▶ **TASK TO COMPLETE**
When you reach the line that contains "[0:02.40-0:03.20]", set down that line and every one after it through the end of the records, exactly as written and with no pictures.

------ RECORDS FOR THE TASK

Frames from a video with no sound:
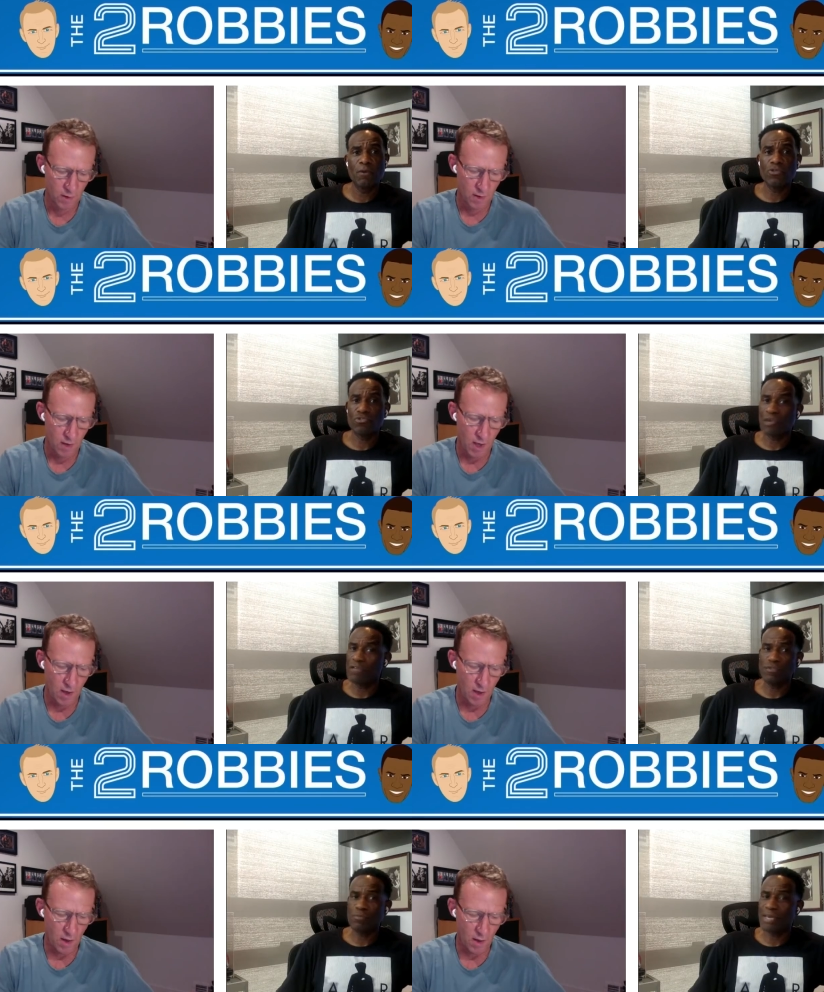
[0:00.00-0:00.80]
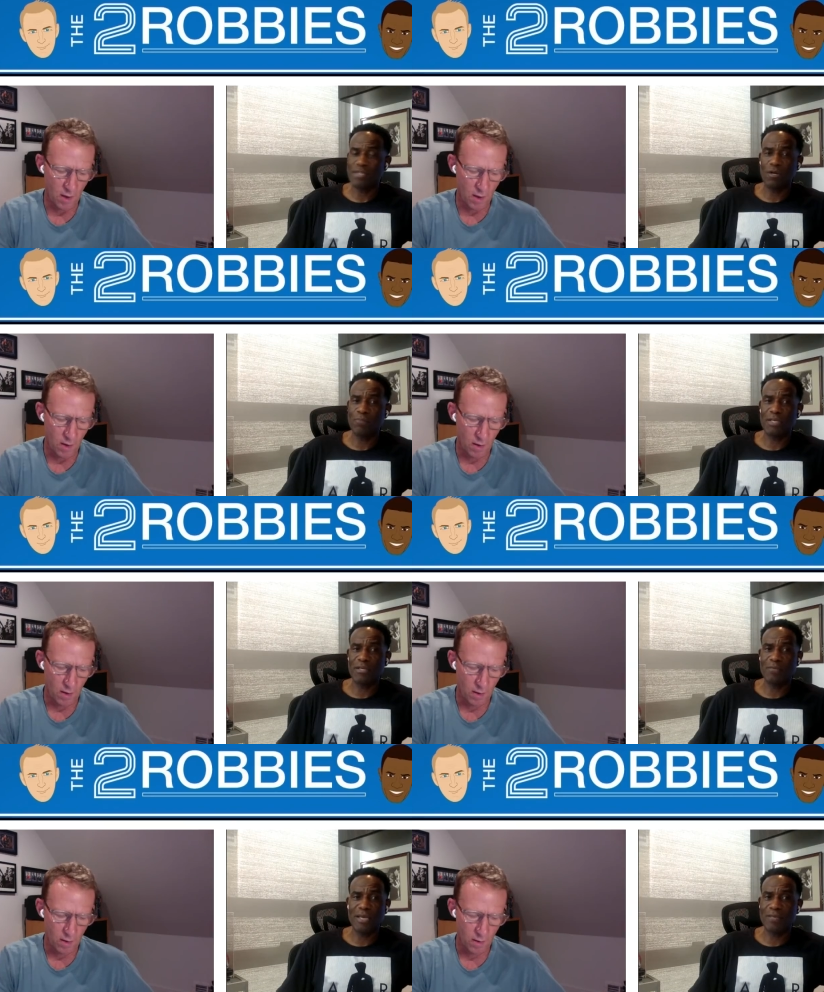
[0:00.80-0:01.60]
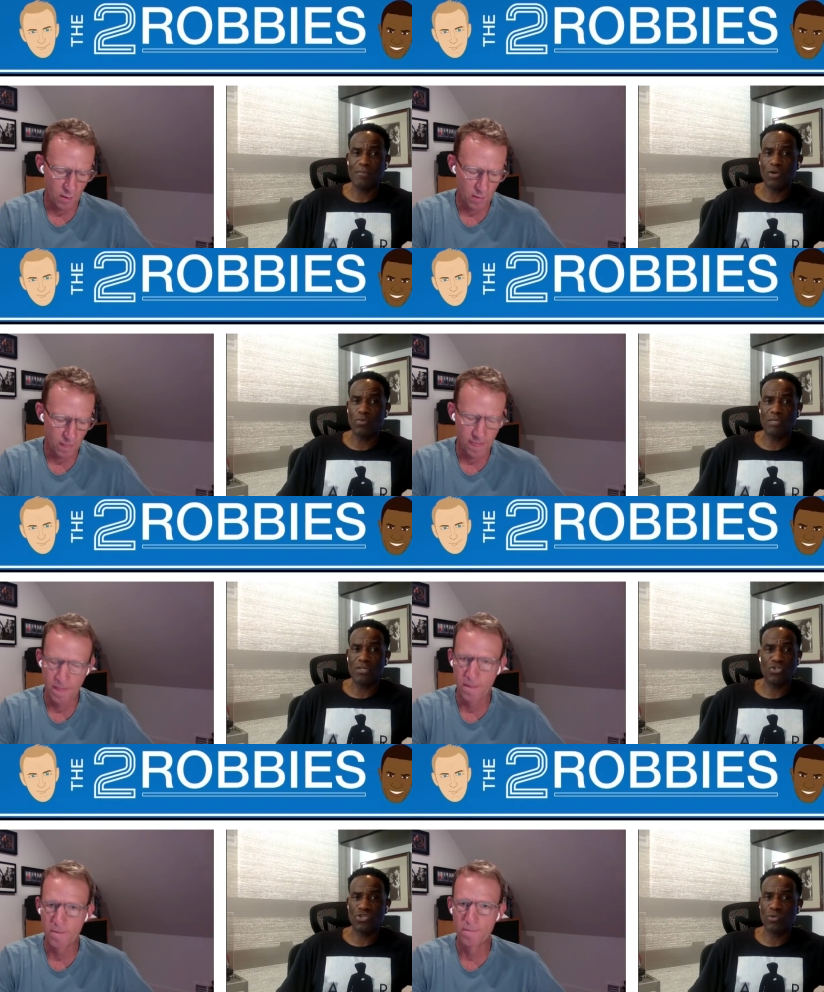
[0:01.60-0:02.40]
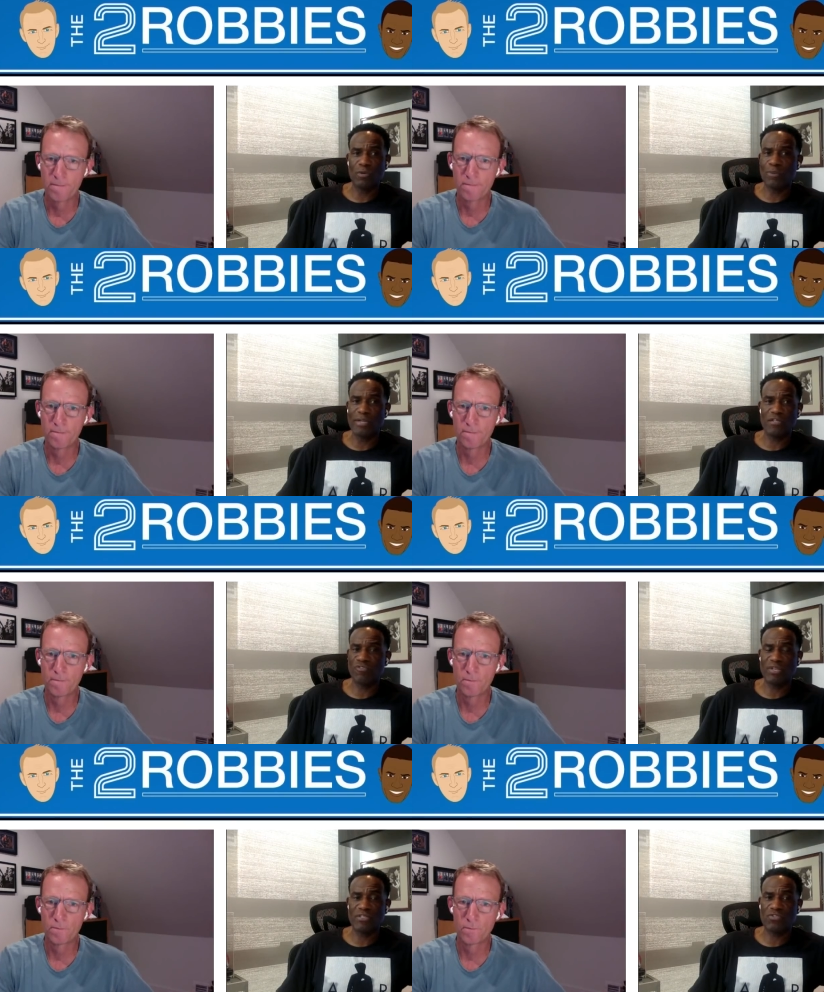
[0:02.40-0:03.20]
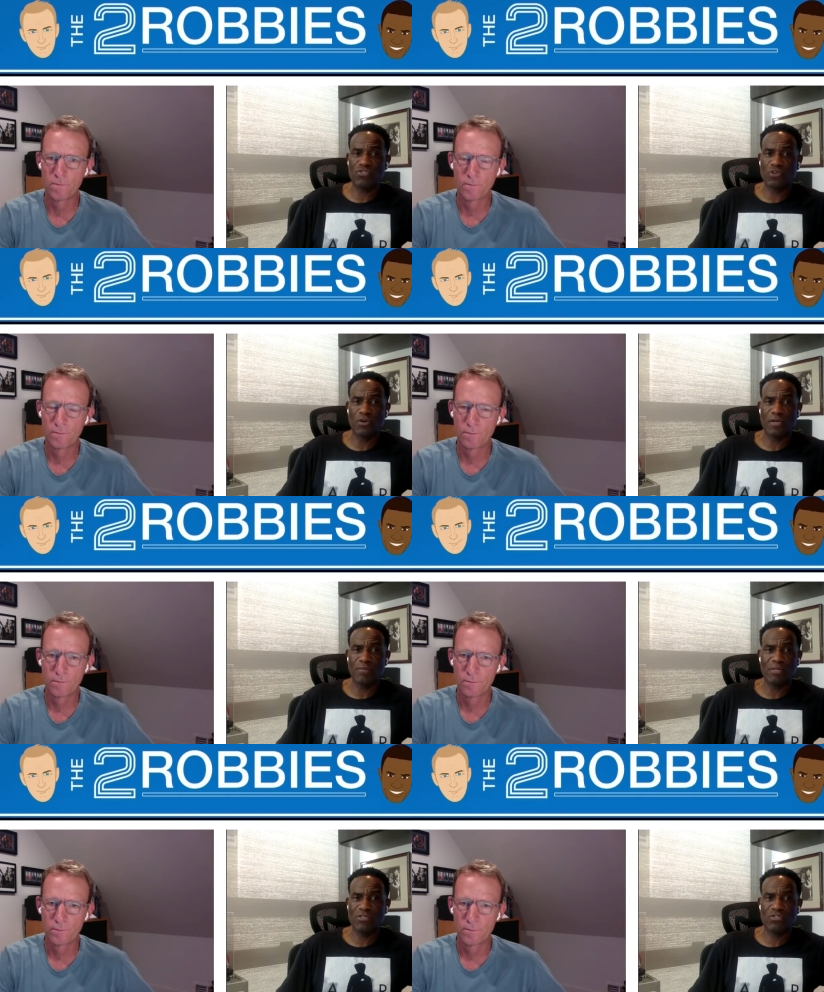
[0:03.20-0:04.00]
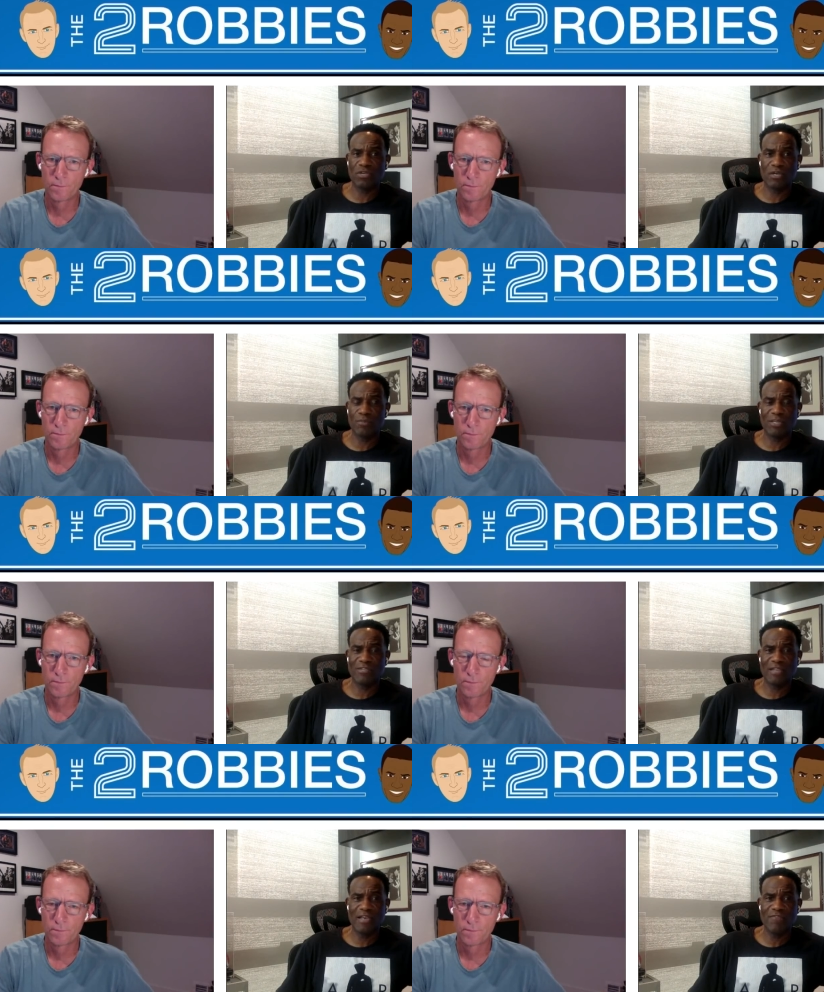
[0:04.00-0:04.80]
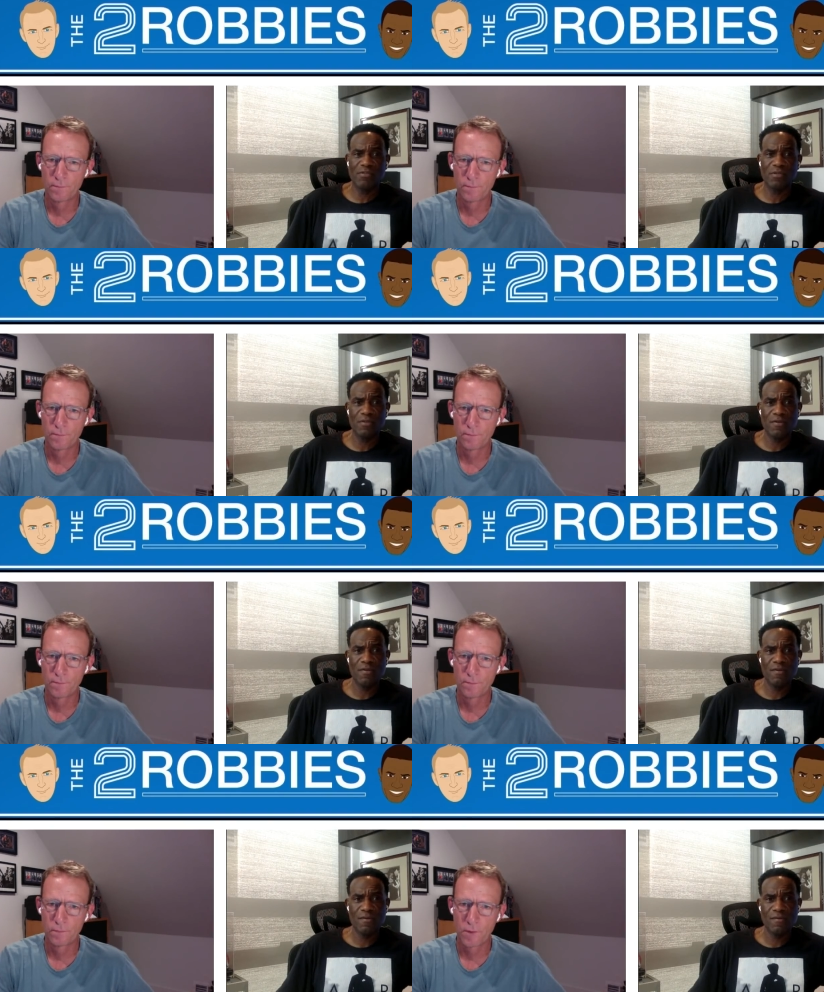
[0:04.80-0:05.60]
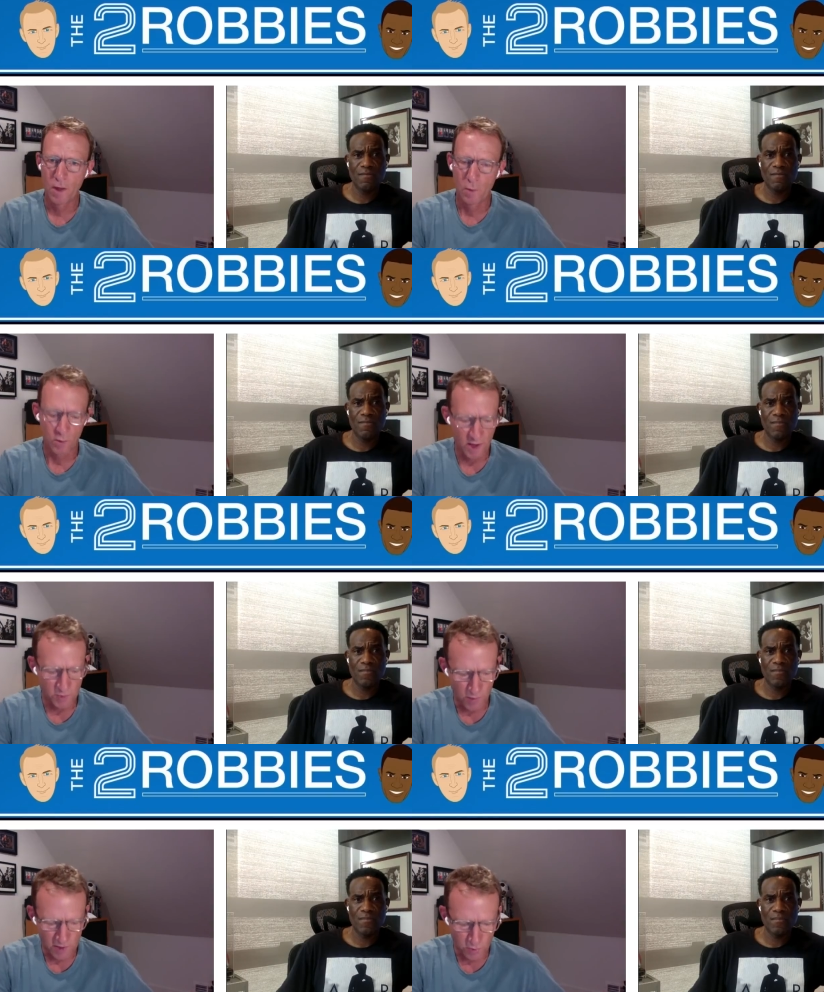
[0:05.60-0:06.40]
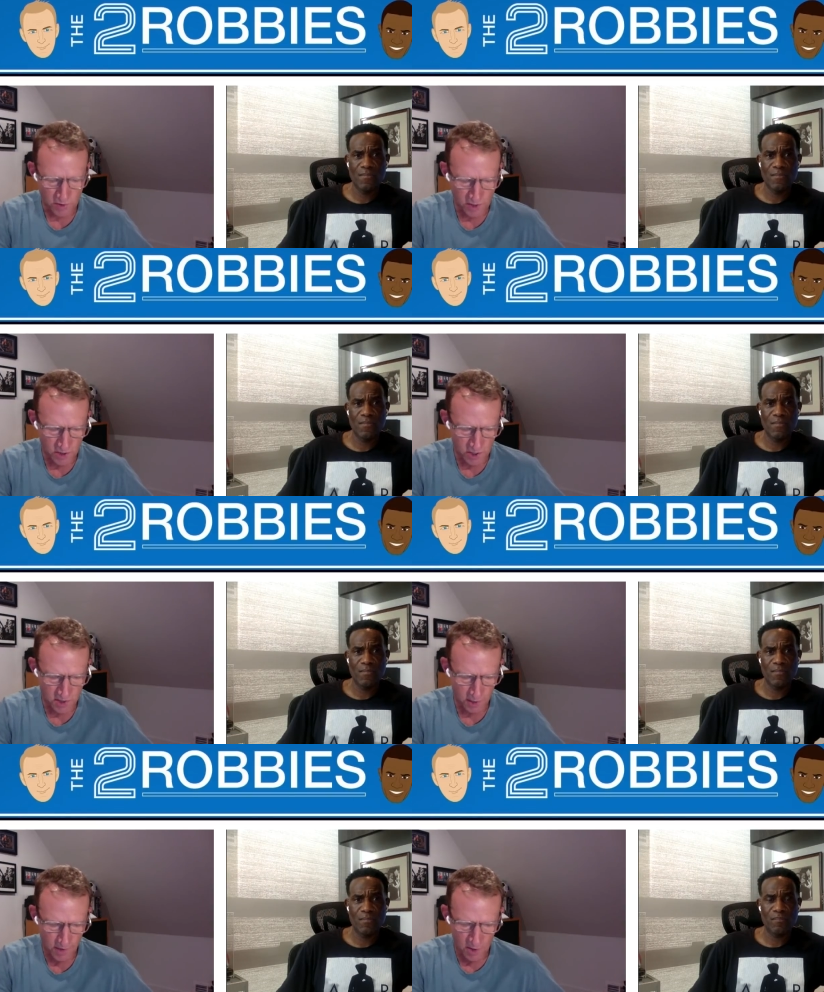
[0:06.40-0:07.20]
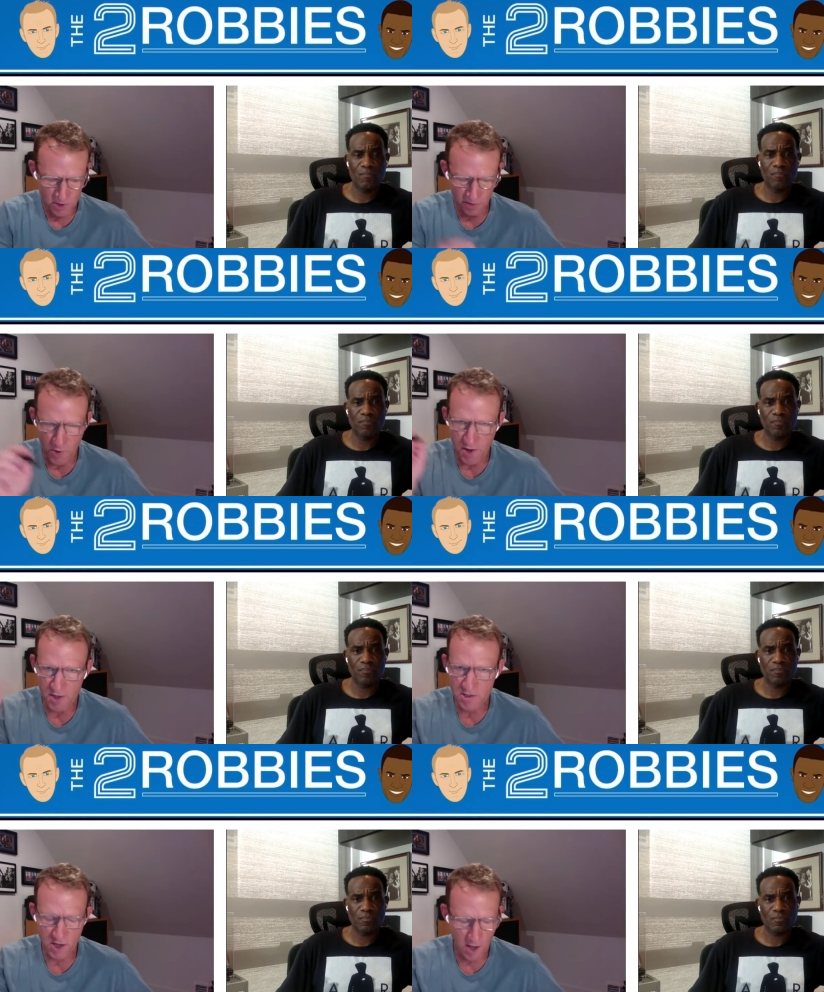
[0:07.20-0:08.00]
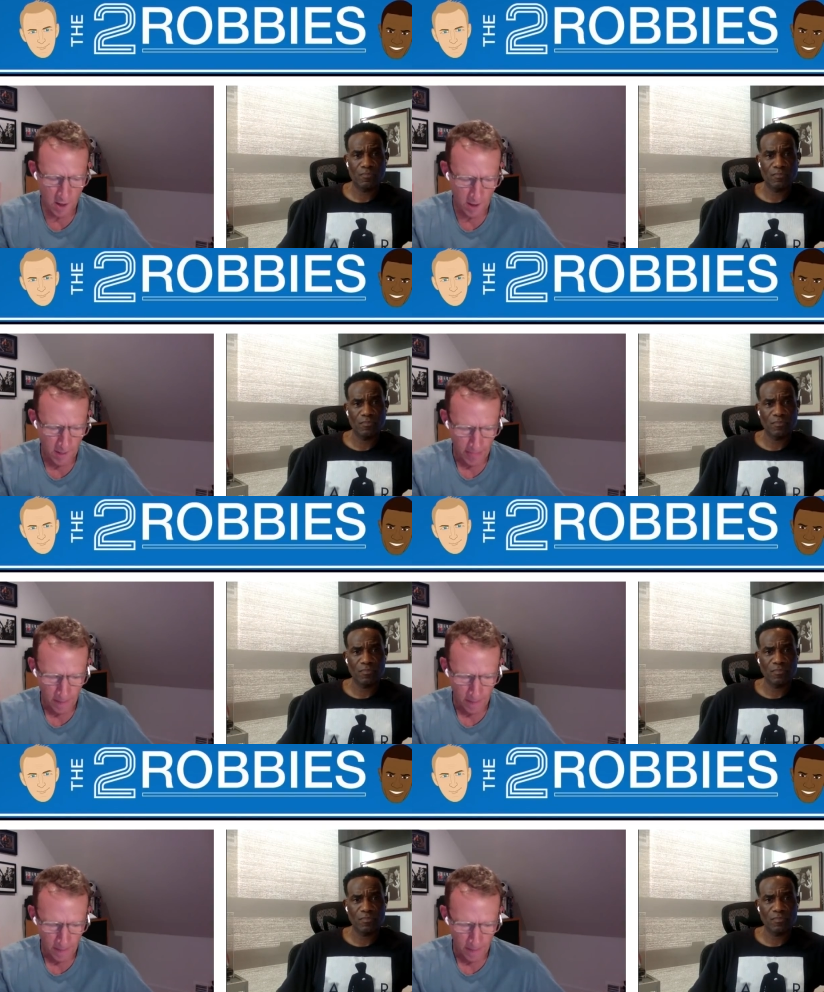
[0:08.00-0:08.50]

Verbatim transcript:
Speaker 1: Marcus Rashford may not be may not be a shoe in when he's fit to start in Manchester United best eleven.
Speaker 2: Well, that's that's what's interesting. So if we're going to say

------------

▶ **WRITTEN RESPONSE**
[0:02.40-0:03.20]
[0:03.20-0:04.00]
[0:04.00-0:04.80]
[0:04.80-0:05.60]
[0:05.60-0:06.40]
[0:06.40-0:07.20]
[0:07.20-0:08.00]
[0:08.00-0:08.50]

Verbatim transcript:
Speaker 1: Marcus Rashford may not be may not be a shoe in when he's fit to start in Manchester United best eleven.
Speaker 2: Well, that's that's what's interesting. So if we're going to say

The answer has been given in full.